◆ Your task
Since the pictures are not wanted, copy only the text of every record exactly.

[Source records]
>>>>

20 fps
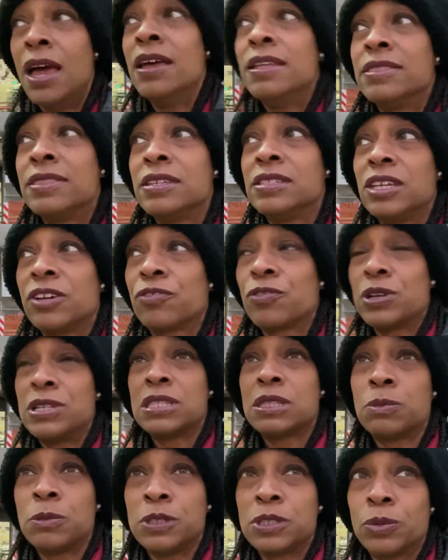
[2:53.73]
the
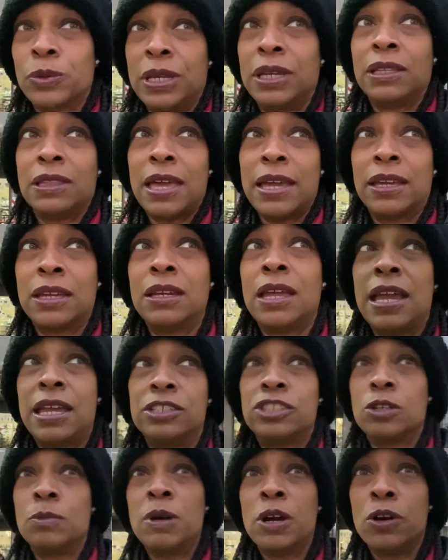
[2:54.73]
difference between like an
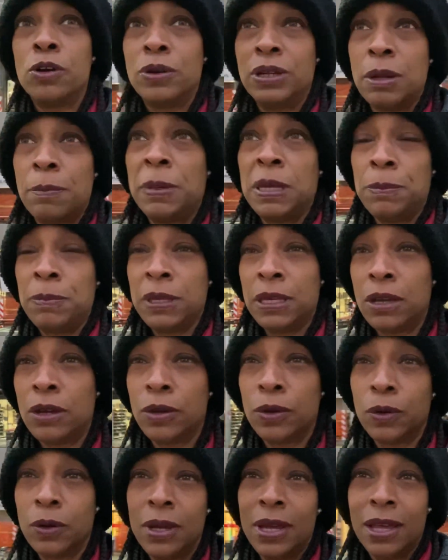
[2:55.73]
HMO and a
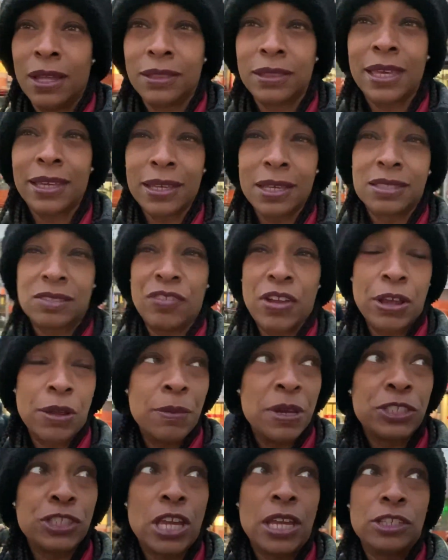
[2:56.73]
PPO, like it's very
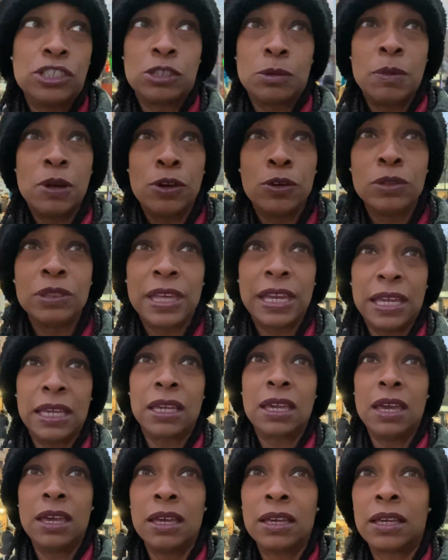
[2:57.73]
much HMO
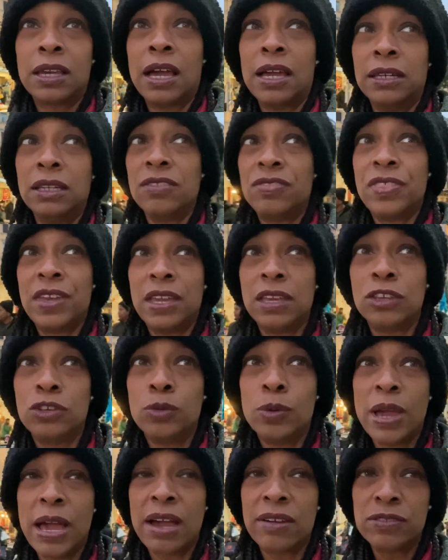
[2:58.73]
like kind of thing.
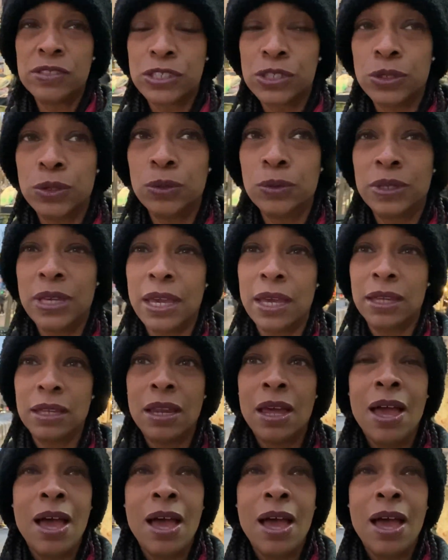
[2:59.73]
You have to get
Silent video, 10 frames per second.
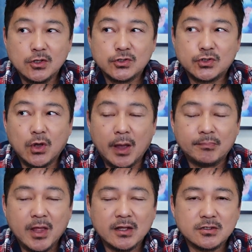so I'm
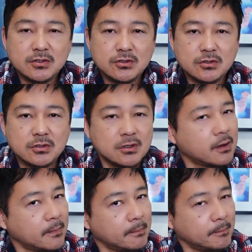not
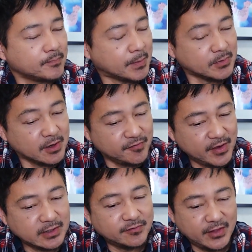a
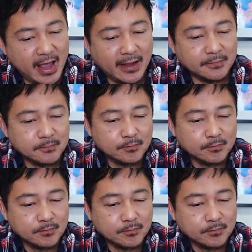fan of that.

<<<<

◆ Written response
20 fps
[2:53.73]
the
[2:54.73]
difference between like an
[2:55.73]
HMO and a
[2:56.73]
PPO, like it's very
[2:57.73]
much HMO
[2:58.73]
like kind of thing.
[2:59.73]
You have to get
Silent video, 10 frames per second.
so I'm
not
a
fan of that.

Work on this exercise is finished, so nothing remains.